Both Karl Marx and Friedrich Engels wrote for his paper and he was a huge supporter of the Utopian communities (a product of Fourierism) like New Harmony, Brook Farm, and Oneida.   He was also a founder of the Liberal Republican Party, whose only relation to the Party of Lincoln was the use of the word "Republican."  He ran AGAINST the "military genius" credited with winning the Civil War, NATIONAL ICON, and sitting Republican President, Ulysses S Grant.  In his crusade and campaign against Grant and his corrupt administration, Horace Greeley, the Liberal "Republican" was supported by the Democrats.  It was with men like Horace Greeley that Clement Vallandigham associated; yet, Lincoln, unconstitutionally, violated his civil liberties.

7)  Ordered the Federal government to censor all telegraph communications without a warrant or probable cause.

Abraham Lincoln may, rightfully, be considered America's greatest president by many, but he was not without serious flaws.    Furthermore, I do not buy into your whole "you have to break a few eggs to make a good omelet" or "the end justify the means" argument.  Lincoln violated the Constitution...just as Obama did when he made recess appointments when the Senate could not possibly have been in recess pursuant to Article I, Section 9 of the Constitution.  That may not trouble you, but it does me whether the President is a Democrat or a Republican.
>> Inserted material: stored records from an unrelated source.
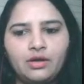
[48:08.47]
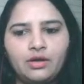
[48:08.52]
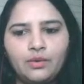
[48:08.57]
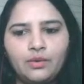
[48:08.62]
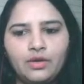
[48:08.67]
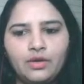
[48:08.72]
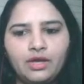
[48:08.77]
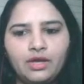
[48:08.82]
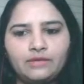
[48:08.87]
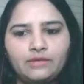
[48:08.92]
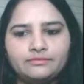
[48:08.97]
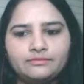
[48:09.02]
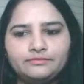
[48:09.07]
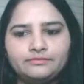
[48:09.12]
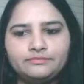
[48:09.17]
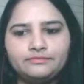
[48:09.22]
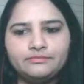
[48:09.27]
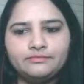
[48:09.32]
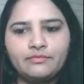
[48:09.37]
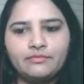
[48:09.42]
Okay.
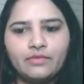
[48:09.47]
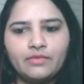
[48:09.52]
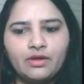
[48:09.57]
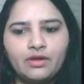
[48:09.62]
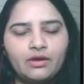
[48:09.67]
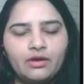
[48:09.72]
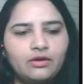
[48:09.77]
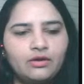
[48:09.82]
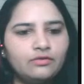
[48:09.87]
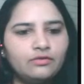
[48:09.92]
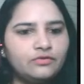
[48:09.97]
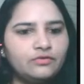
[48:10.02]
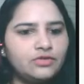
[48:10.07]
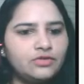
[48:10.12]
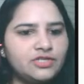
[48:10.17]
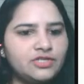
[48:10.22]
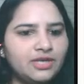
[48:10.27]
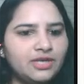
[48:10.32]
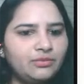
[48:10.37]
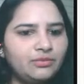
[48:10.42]

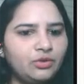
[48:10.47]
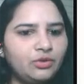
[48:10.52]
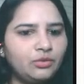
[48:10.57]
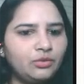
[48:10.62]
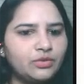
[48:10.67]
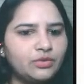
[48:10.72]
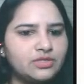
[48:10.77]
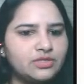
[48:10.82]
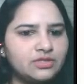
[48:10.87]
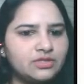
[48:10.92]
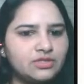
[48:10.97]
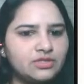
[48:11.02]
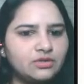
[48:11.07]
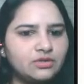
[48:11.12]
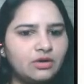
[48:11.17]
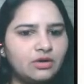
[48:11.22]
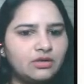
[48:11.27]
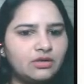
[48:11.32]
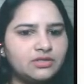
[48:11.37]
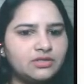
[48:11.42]
Full-time university
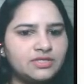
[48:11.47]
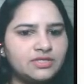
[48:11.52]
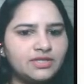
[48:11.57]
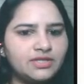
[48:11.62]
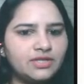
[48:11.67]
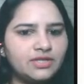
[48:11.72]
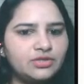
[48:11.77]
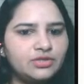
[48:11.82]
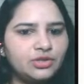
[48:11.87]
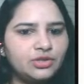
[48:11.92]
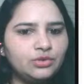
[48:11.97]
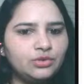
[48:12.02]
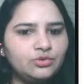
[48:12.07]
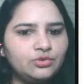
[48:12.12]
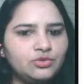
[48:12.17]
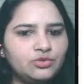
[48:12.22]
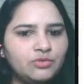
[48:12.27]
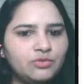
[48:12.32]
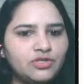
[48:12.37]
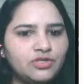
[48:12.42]
scholars tend to
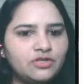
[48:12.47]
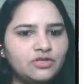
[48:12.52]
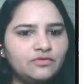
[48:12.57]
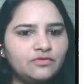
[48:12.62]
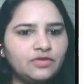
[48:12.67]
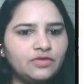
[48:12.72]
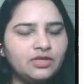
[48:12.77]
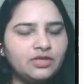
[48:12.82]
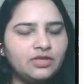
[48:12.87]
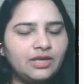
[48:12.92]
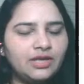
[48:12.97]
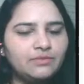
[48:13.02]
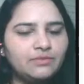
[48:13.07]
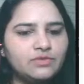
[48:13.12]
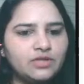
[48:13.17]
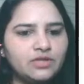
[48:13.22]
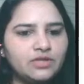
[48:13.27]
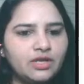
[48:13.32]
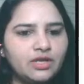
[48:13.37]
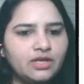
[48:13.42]
use much of their time
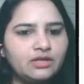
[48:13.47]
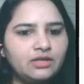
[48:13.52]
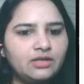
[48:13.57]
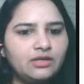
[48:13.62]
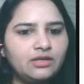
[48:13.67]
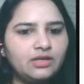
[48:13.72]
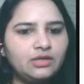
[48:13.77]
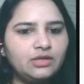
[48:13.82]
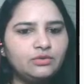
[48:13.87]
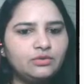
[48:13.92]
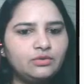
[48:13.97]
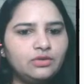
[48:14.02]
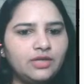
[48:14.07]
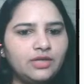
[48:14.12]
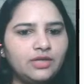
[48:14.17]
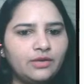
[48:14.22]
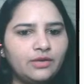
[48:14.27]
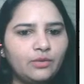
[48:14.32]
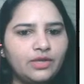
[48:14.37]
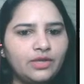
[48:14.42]
studying. They're
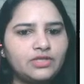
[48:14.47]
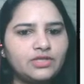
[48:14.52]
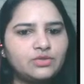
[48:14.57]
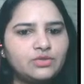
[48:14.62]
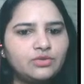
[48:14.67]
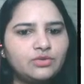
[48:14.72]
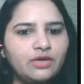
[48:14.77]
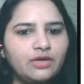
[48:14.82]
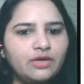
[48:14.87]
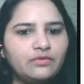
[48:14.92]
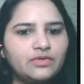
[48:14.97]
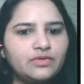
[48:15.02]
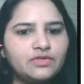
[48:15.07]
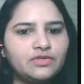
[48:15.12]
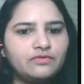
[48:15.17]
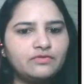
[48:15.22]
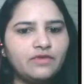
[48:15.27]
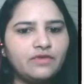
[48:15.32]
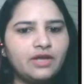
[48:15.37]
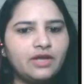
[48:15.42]
equally advised to
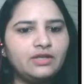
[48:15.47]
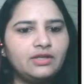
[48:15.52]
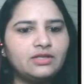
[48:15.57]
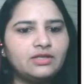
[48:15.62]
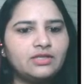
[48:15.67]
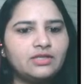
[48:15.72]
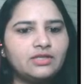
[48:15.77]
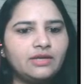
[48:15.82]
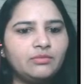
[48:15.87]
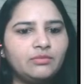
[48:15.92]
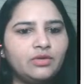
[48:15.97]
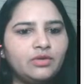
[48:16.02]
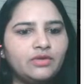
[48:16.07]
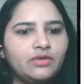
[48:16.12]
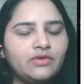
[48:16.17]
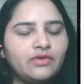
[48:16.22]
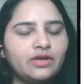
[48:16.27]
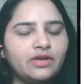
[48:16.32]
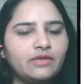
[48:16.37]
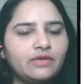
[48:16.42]
diversify their time in
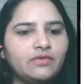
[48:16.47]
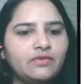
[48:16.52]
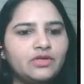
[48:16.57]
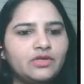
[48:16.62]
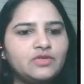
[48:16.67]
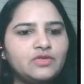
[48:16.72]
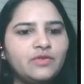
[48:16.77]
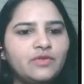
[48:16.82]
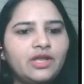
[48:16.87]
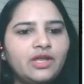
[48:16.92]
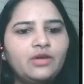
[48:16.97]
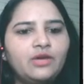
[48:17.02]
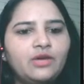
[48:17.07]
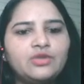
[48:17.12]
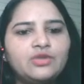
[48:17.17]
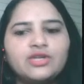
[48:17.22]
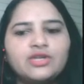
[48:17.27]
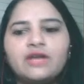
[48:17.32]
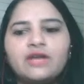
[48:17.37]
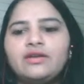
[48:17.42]
other activities. Very
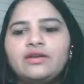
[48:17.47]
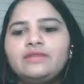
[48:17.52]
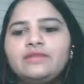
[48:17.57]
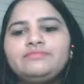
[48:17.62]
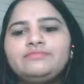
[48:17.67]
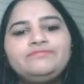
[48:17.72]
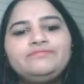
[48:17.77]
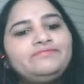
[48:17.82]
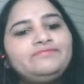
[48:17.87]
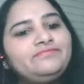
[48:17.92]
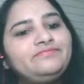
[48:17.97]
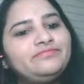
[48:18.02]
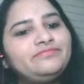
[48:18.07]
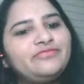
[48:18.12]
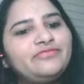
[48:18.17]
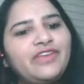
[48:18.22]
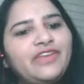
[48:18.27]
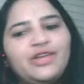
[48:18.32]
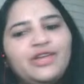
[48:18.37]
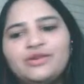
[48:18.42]
good, Jacqueline.
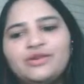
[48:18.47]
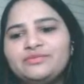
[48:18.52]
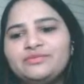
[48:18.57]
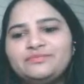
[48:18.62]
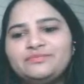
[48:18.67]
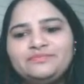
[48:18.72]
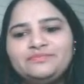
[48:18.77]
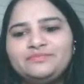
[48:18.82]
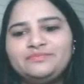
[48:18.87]
Very good.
Besides, I'm of British ancestry so the whole "lover of Southern slaveowner guys" thingy doesn't work. As far back as 1569, OUR courts ruled that English law did not recognise slavery and the Lord Chief Justice ruled that a slave became a freeperson the moment his/her foot touched English soil in 1701.  We didn't need to fight a civil war over the matter and, if Democrats weren't such racist Neanderthals, the United States could have avoided 4 bloody years of war that cost 600,000 lives and ripped apart families.
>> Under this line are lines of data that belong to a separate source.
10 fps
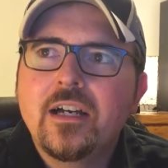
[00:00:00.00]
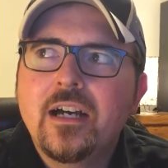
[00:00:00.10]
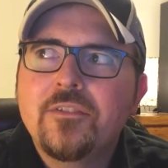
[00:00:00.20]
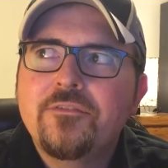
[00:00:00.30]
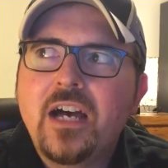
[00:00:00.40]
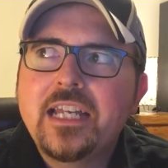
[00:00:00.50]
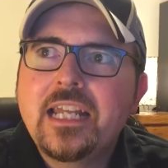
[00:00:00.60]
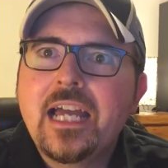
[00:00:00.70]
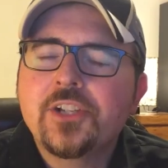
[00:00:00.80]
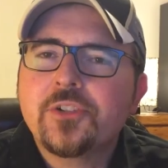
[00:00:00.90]

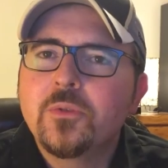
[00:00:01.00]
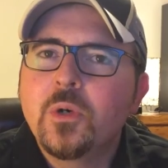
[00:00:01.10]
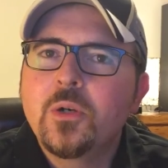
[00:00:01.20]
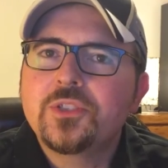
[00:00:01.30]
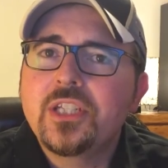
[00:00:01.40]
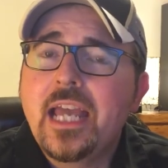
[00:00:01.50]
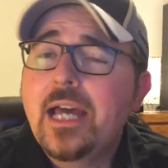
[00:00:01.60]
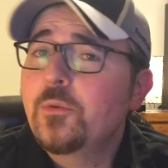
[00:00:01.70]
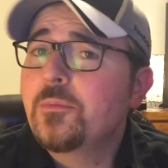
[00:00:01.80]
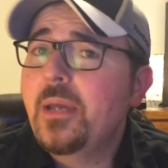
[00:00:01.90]
financial woes he
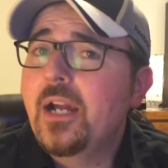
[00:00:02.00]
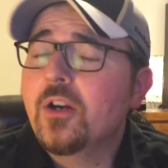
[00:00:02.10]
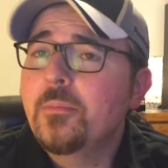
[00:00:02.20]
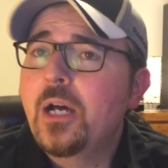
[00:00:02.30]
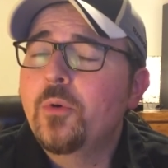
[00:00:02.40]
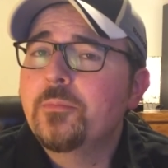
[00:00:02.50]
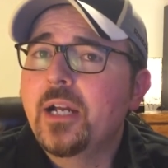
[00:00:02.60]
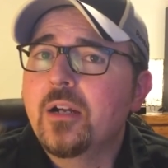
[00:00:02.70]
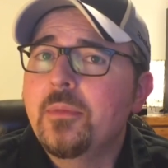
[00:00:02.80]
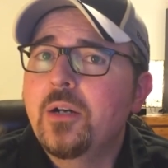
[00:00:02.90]
had with Paramount when
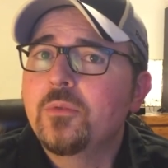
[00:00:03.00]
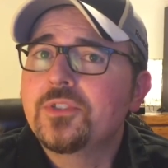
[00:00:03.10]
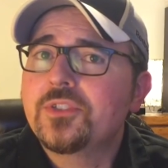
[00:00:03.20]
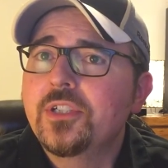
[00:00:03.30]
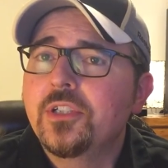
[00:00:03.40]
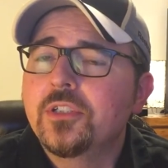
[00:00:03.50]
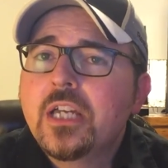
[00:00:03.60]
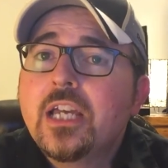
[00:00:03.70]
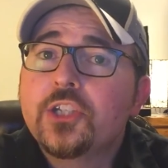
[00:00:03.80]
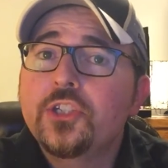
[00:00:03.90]
Paramount was still
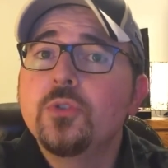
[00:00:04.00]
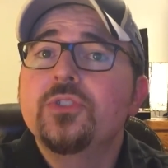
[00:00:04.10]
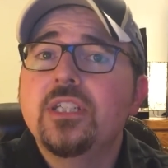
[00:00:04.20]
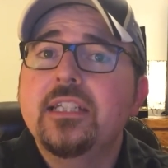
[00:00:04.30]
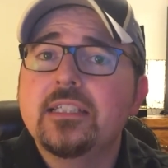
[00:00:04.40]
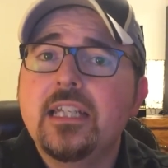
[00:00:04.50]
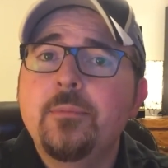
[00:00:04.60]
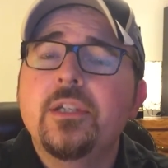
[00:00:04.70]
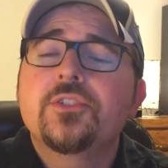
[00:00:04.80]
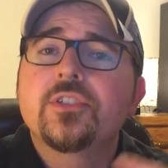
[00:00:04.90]
using his
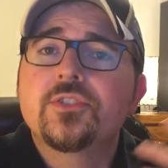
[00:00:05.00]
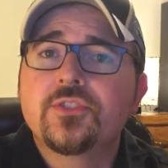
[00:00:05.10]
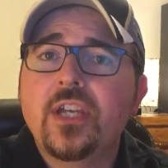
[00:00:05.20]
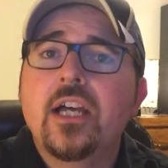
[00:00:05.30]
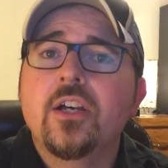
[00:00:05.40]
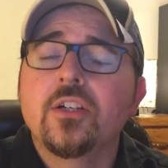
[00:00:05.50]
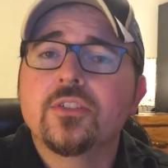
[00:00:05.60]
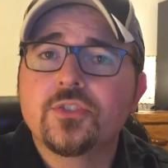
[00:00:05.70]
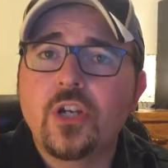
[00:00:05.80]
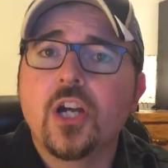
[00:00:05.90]
image to sell
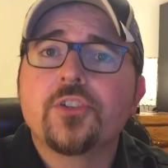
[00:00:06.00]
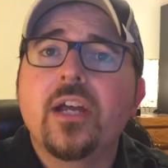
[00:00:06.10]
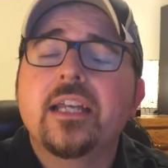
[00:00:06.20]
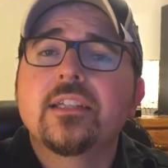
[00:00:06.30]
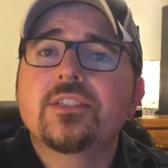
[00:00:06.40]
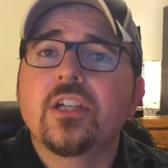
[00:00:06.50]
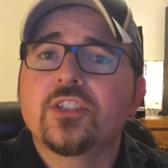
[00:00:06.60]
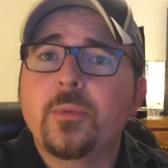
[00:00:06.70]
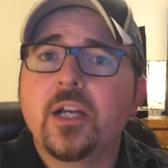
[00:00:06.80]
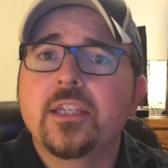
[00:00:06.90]
Star Trek and to sell
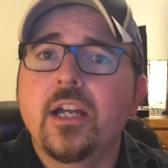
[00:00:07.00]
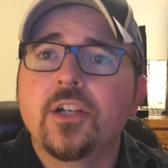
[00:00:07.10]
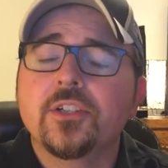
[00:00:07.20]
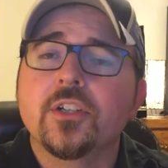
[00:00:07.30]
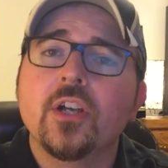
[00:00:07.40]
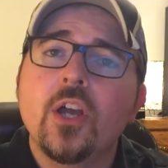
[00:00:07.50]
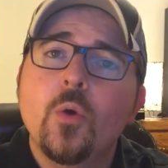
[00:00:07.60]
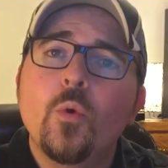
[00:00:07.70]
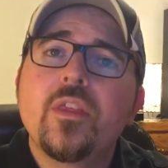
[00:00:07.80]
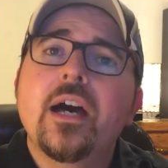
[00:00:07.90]
the Spock character
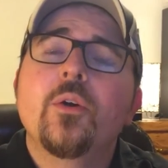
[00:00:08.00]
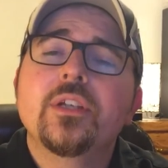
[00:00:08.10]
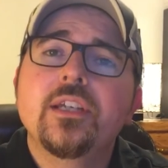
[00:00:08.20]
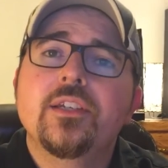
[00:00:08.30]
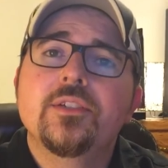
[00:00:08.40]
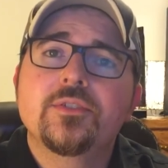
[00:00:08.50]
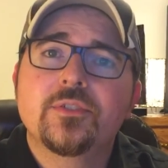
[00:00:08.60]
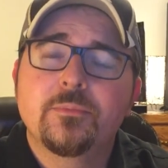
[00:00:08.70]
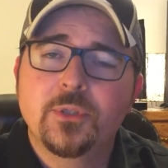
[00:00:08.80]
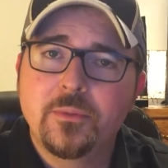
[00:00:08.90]
without his
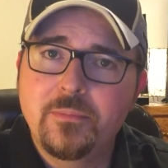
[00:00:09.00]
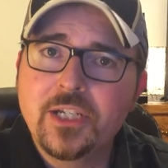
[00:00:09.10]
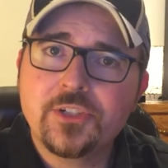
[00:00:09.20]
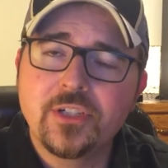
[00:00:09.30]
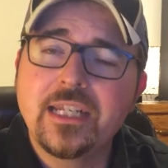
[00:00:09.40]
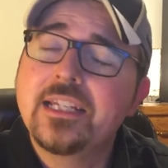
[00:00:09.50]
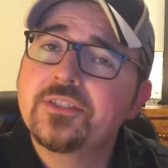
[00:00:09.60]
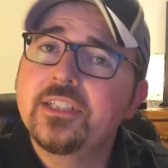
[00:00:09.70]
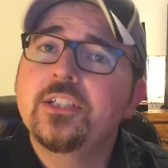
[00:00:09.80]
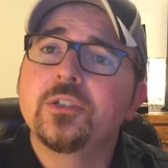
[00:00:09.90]
permission and his
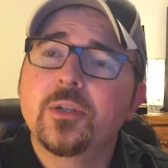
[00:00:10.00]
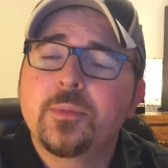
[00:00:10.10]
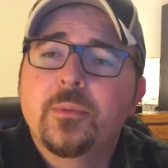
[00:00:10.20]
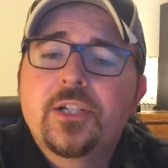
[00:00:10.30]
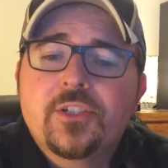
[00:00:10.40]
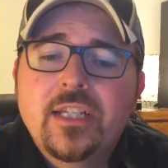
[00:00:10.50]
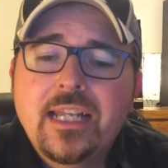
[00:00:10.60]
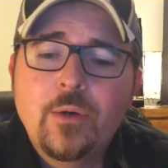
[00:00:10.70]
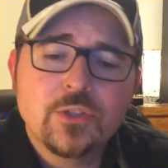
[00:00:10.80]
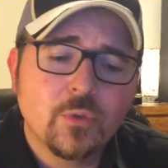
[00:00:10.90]
legal permission. And
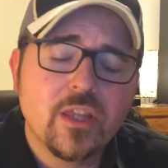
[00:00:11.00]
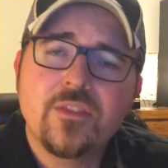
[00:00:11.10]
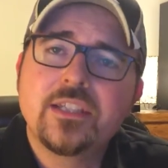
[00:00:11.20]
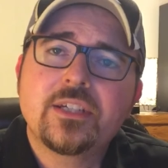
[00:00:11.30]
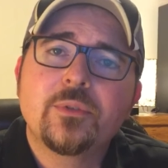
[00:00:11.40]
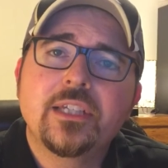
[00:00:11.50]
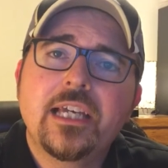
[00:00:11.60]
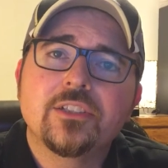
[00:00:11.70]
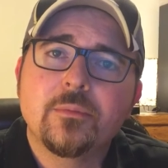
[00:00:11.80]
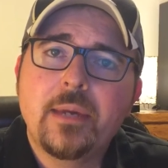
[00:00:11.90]
that was one of the things that really
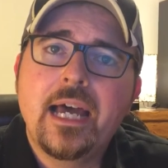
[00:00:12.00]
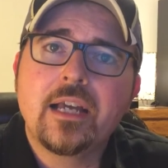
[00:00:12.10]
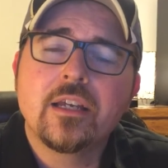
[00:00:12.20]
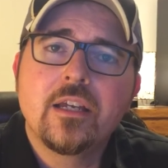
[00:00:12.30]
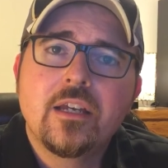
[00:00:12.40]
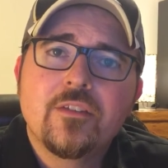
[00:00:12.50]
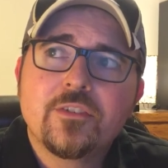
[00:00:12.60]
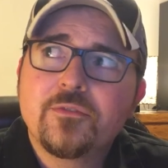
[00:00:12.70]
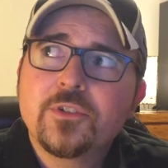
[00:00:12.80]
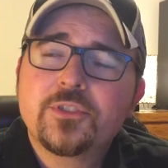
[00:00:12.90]
held him back
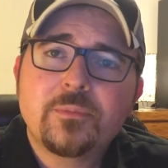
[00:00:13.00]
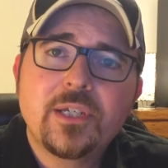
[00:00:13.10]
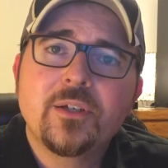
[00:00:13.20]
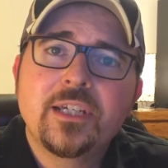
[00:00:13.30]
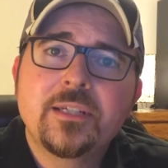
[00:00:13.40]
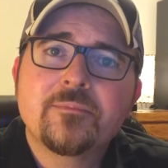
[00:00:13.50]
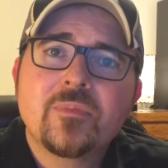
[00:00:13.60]
from first appearing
I didn't become an American until 2002, but I am proud that 1/3rd of the people, who lived in these former British colonies, decided that freedom, limited government, taxation only with representation, representative democracy, private property rights, the right to life, liberty and the pursuit of happiness were all worth sacrificing their lives, fortunes, and sacred honour for because a life living under tyranny is not a life worth living. I am immensely proud of the fact that they loved liberty more than wealth, the animating contest of freedom more than the tranquility of servitude, self-determination more than security, individualism more than collectivism, and the joy of risk more than the false safety of the welfare hammock.
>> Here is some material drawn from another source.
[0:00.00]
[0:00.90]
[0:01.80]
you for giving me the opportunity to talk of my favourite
Moral relativism and ends-justify-the-means excuse-making (Obama only violated the Constitution because of Republican obstructionism) lead to very dark places.  Joseph Stalin once said, "The death of one man is a tragedy, the death of millions is a statistic‎."  The ideas and programmes embraced and promoted by American eugenics were adopted by Adolph Hitler, who first used them to justify the "humane" euthanasia of "defectives," who were both leading "substandard and painful lives" and were a burden on the public purse.  Then, his "humane" programme became the Holocaust.  I will not differ my standards depending upon who is in office.  I will not support government encroaching upon my liberty even at a cost that would guarantee me a comfortable life provided by the government forever.

I say to you, as they said to the 1/3rd, who were Royalists, and the other 1/3rd, who were apathetic, "[I] ask not your counsels or your arms.  Crouch down and lick the hands which feed you.  May your chains set lightly upon you, and may posterity forget that you were [my] countryman."